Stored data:

>>

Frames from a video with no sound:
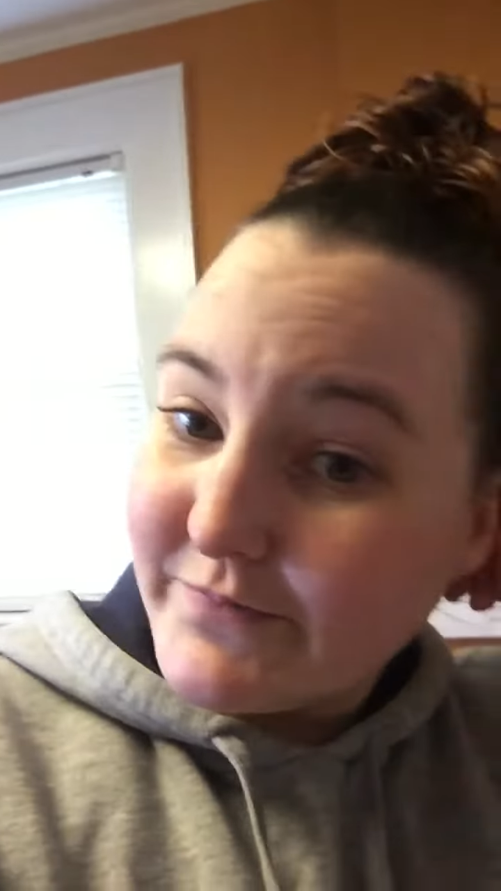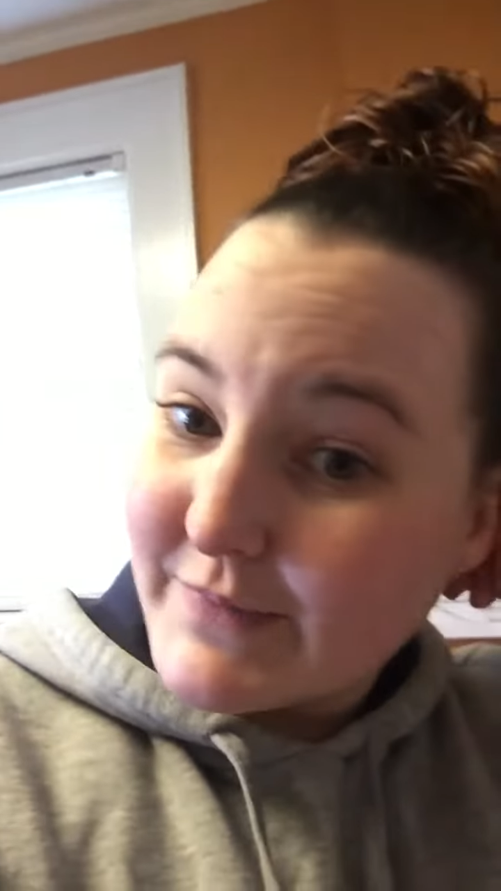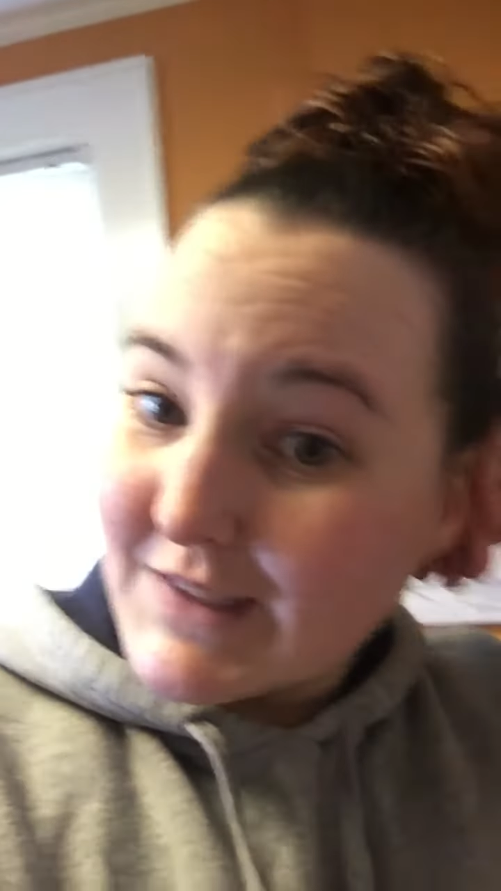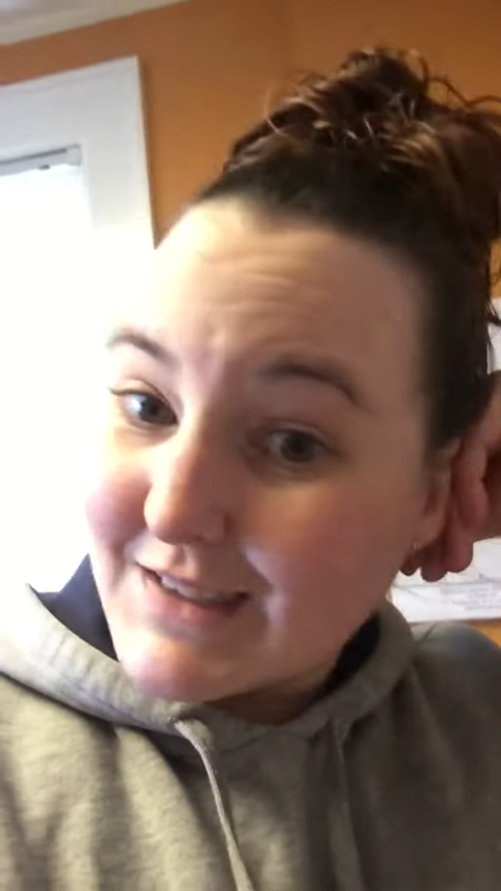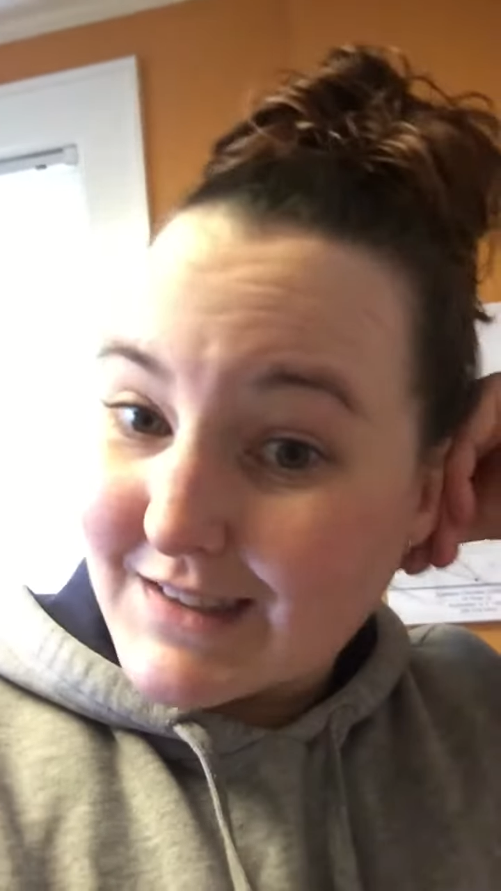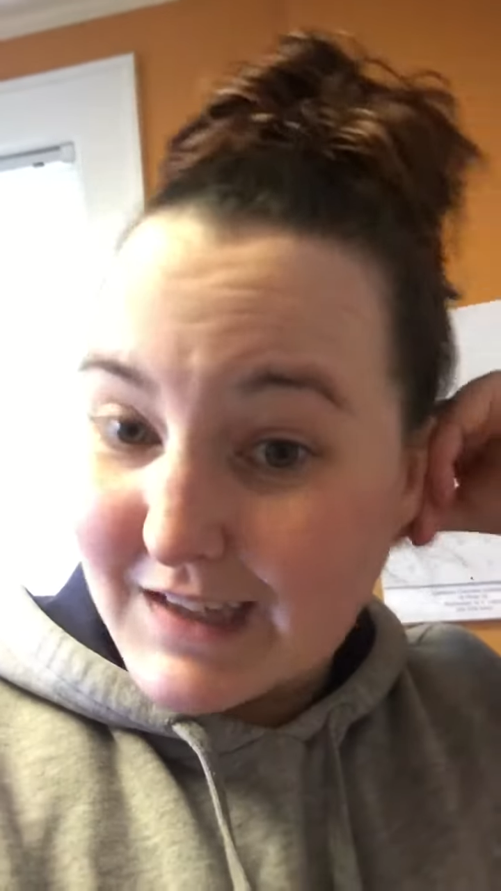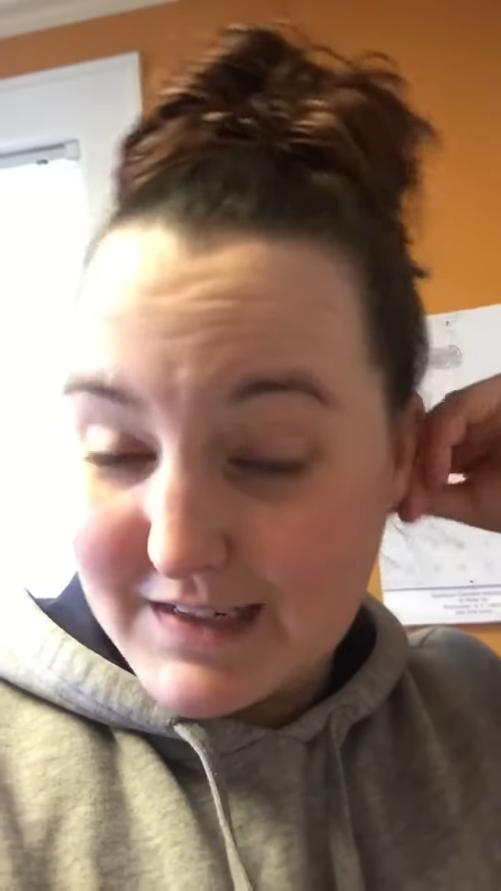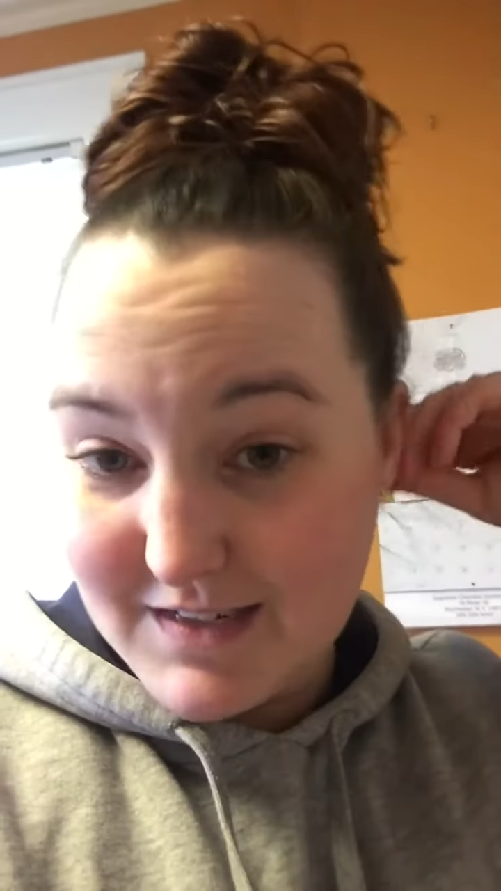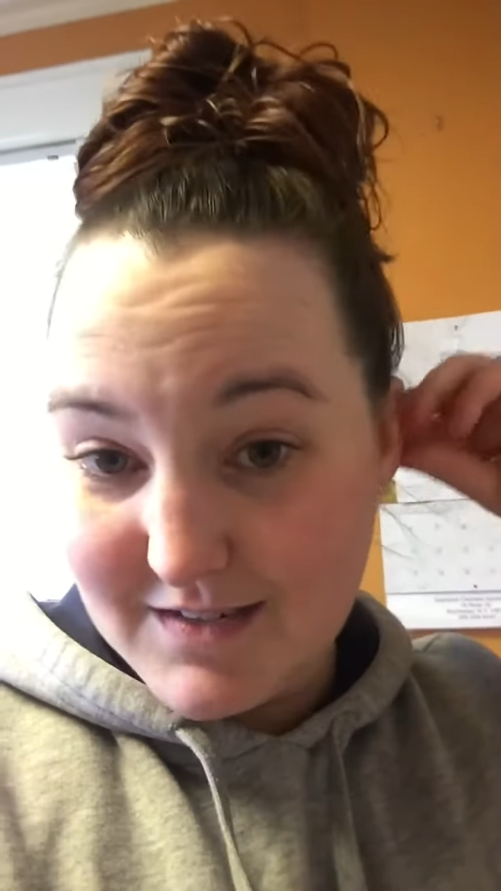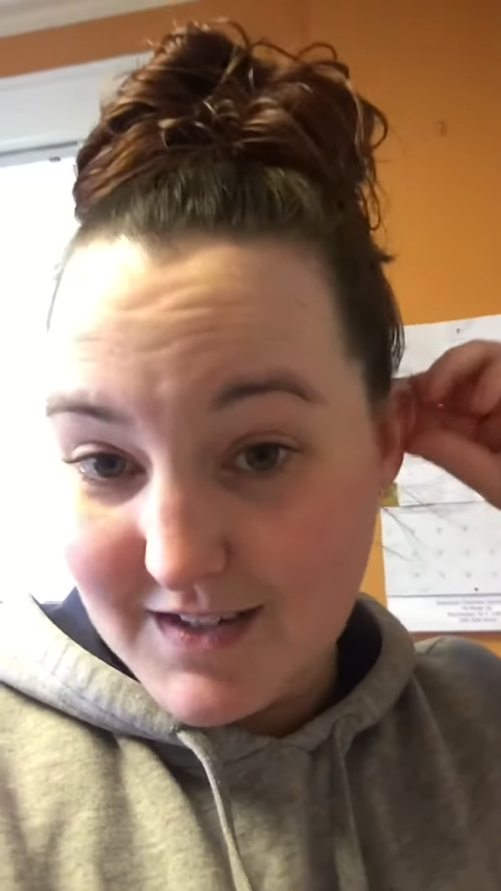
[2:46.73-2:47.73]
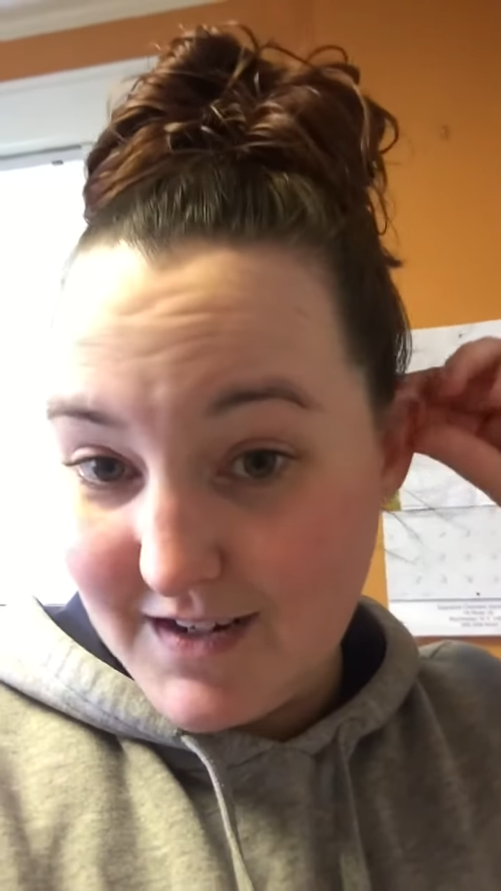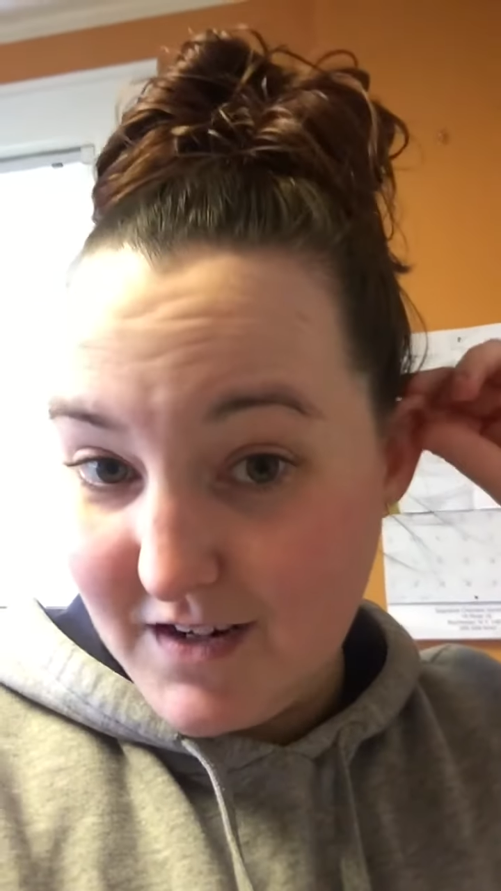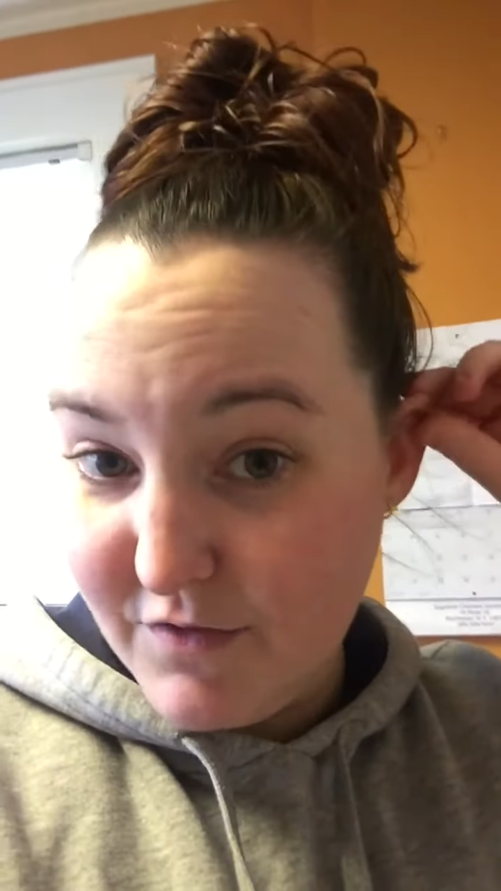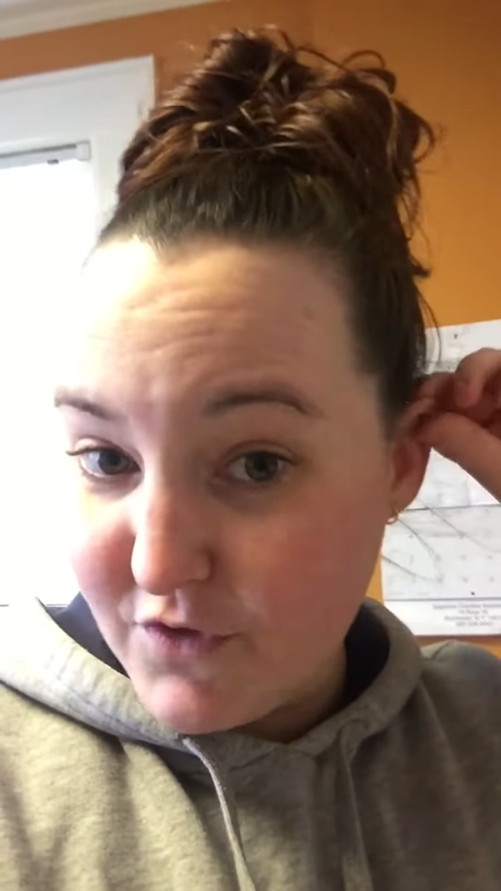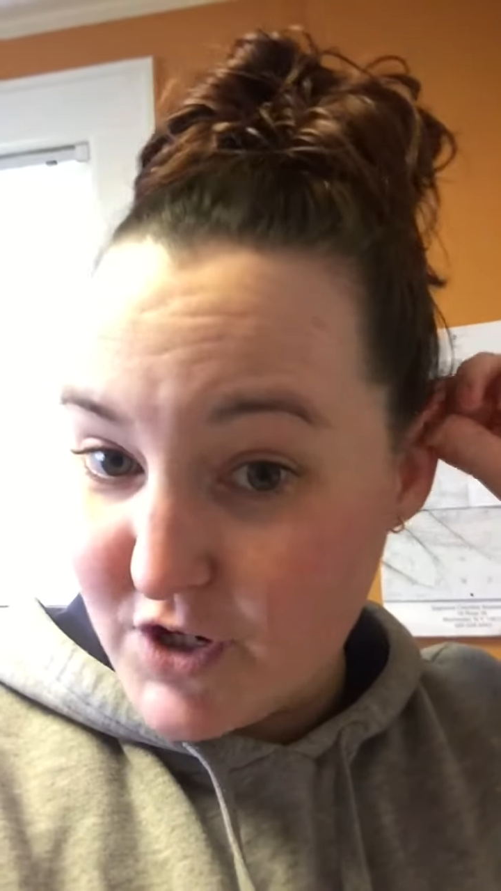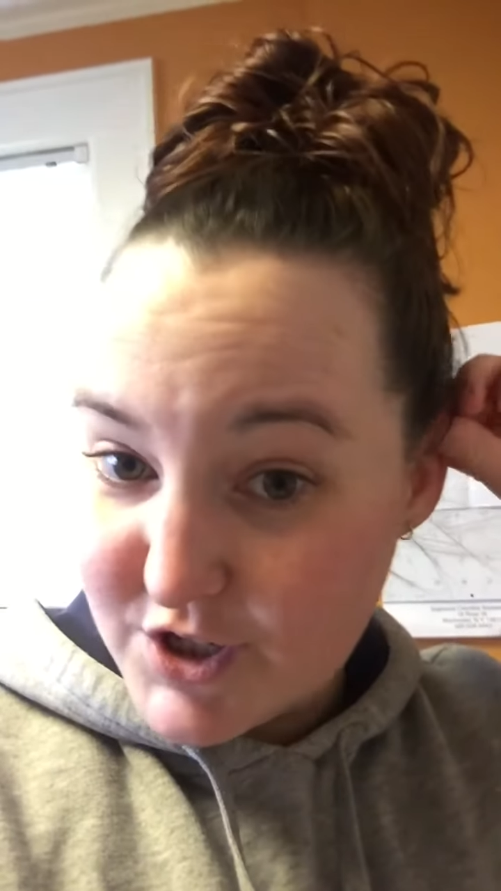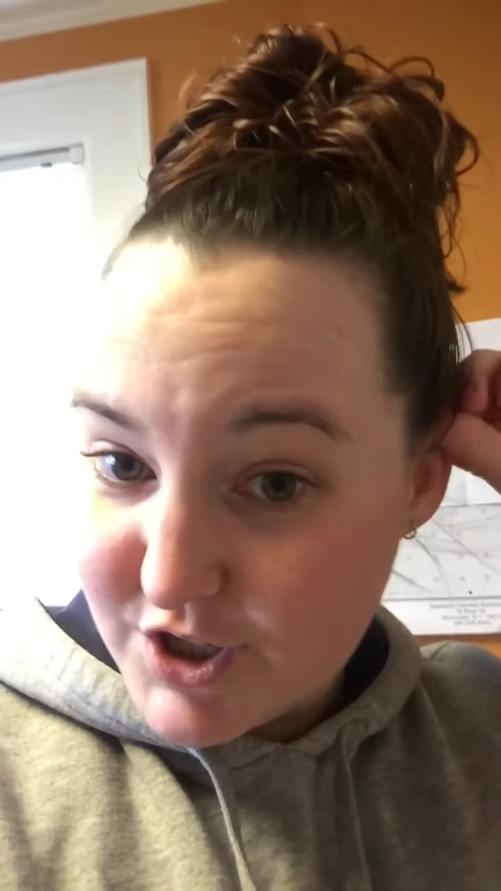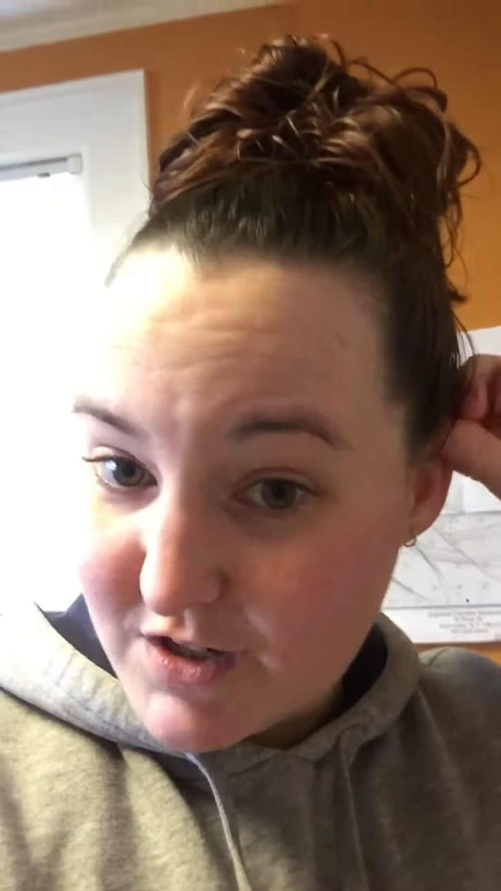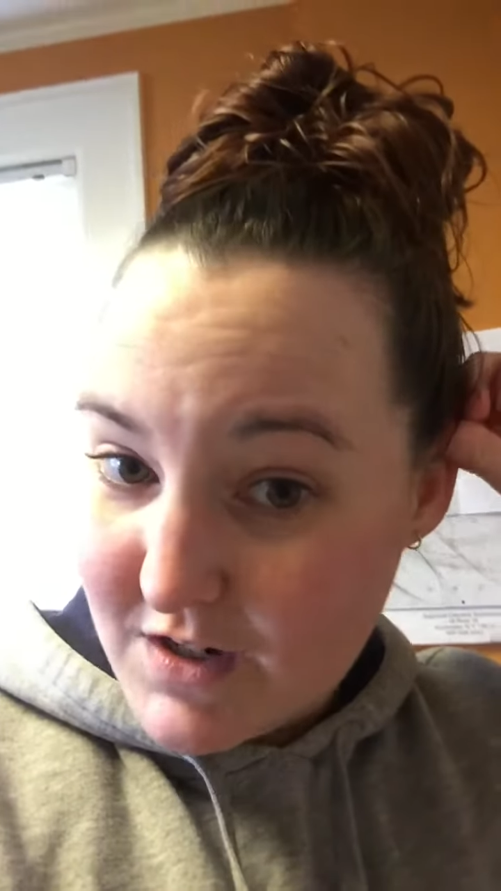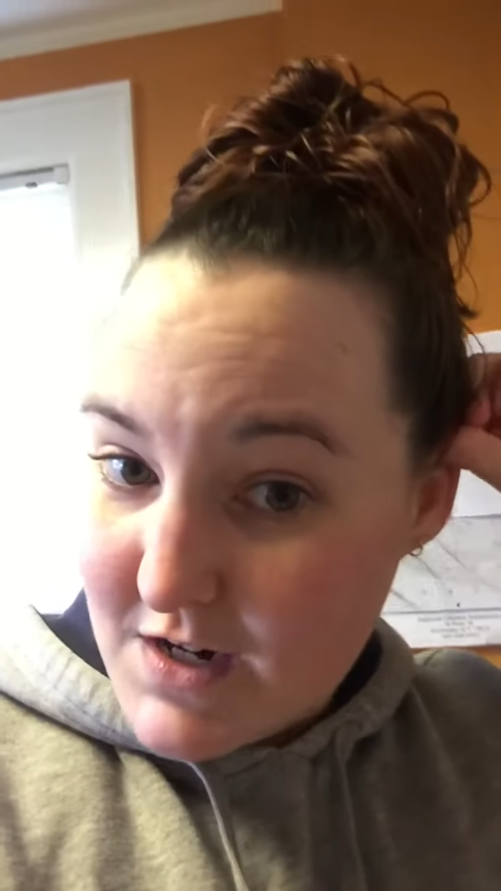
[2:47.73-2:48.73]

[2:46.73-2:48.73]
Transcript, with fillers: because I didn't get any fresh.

<<

#### [Goal of the exercise]
Across the entries, how many lines contain the word "with"? State that number and nothing else.

#### [Task result]
2